VEuPathDB: the eukaryotic pathogen, vector and host bioinformatics resource center in 2023The Eukaryotic Pathogen, Vector and Host Informatics Resource (VEuPathDB, https://veupathdb.org) is a Bioinformatics Resource Center funded by the National Institutes of Health with additional funding from the Wellcome Trust. VEuPathDB supports >600 organisms that comprise invertebrate vectors, eukaryotic pathogens (protists and fungi) and relevant free-living or non-pathogenic species or hosts.

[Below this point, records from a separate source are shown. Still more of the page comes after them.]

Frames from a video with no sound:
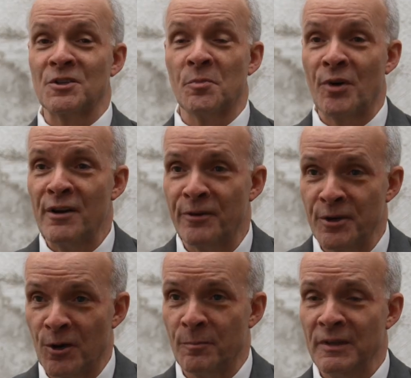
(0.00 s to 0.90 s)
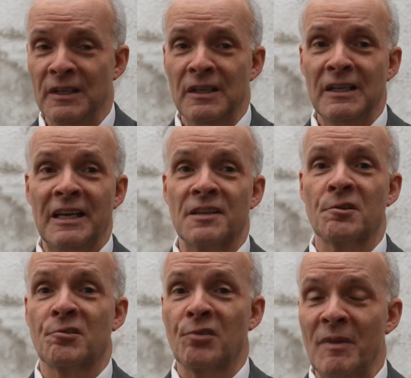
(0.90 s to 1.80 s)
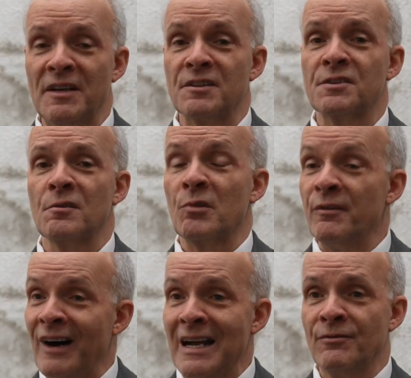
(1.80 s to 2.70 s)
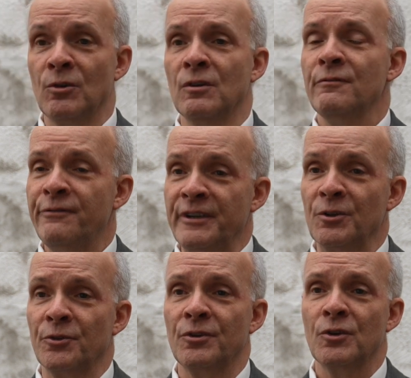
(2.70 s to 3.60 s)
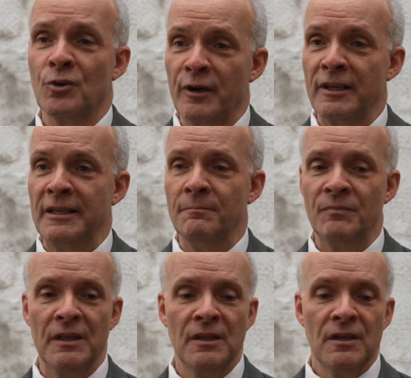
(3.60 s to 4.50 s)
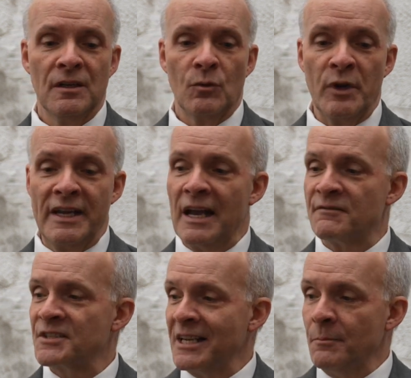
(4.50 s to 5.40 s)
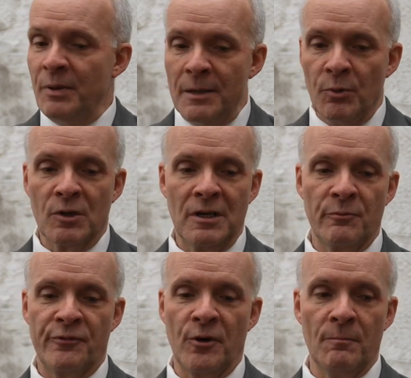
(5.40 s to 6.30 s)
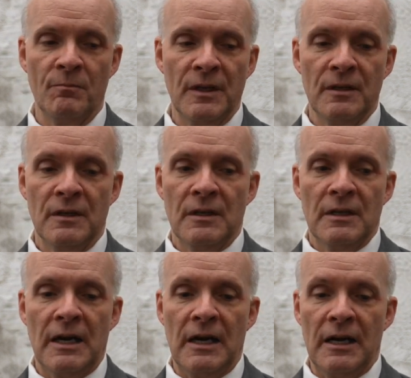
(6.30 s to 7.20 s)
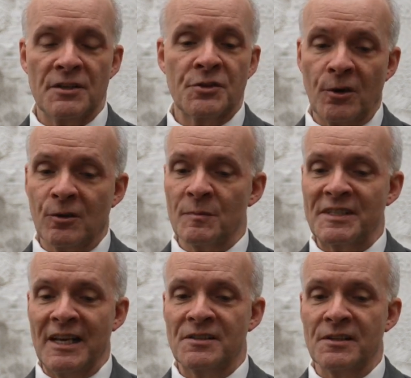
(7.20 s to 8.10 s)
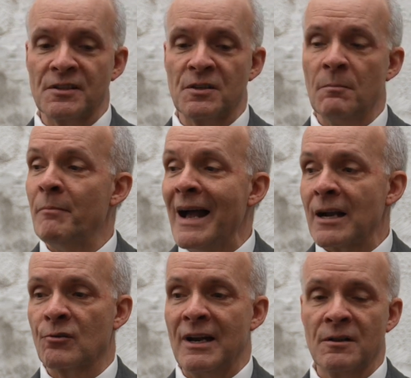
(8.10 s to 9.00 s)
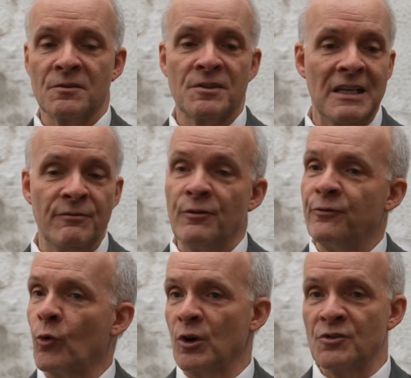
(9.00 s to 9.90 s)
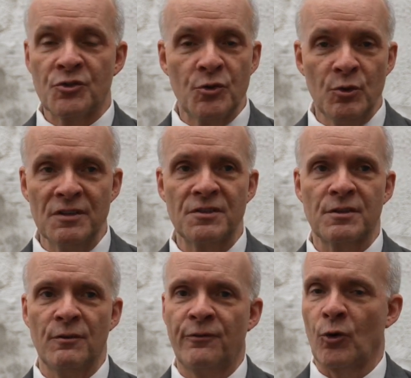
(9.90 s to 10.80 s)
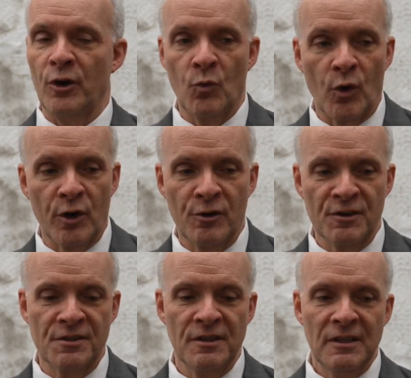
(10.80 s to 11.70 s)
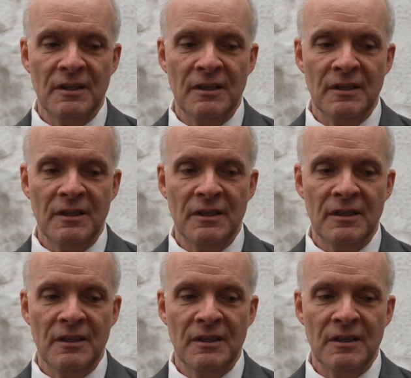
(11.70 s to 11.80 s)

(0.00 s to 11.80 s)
to pray for Europe. It is a tremendous revival field currently. We have seen people come from circumstances, backgrounds, even foreign students, foreign workers,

Since 2004, VEuPathDB has analyzed omics data from the public domain using contemporary bioinformatic workflows, including orthology predictions via OrthoMCL, and integrated the analysis results with analysis tools, visualizations, and advanced search capabilities. The unique data mining platform coupled with >3000 pre-analyzed data sets facilitates the exploration of pertinent omics data in support of hypothesis driven research. Comparisons are easily made across data sets, data types and organisms. A Galaxy workspace offers the opportunity for the analysis of private large-scale datasets and for porting to VEuPathDB for comparisons with integrated data. The MapVEu tool provides a platform for exploration of spatially resolved data such as vector surveillance and insecticide resistance monitoring. To address the growing body of omics data and advances in laboratory techniques, VEuPathDB has added several new data types, searches and features, improved the Galaxy workspace environment, redesigned the MapVEu interface and updated the infrastructure to accommodate these changes.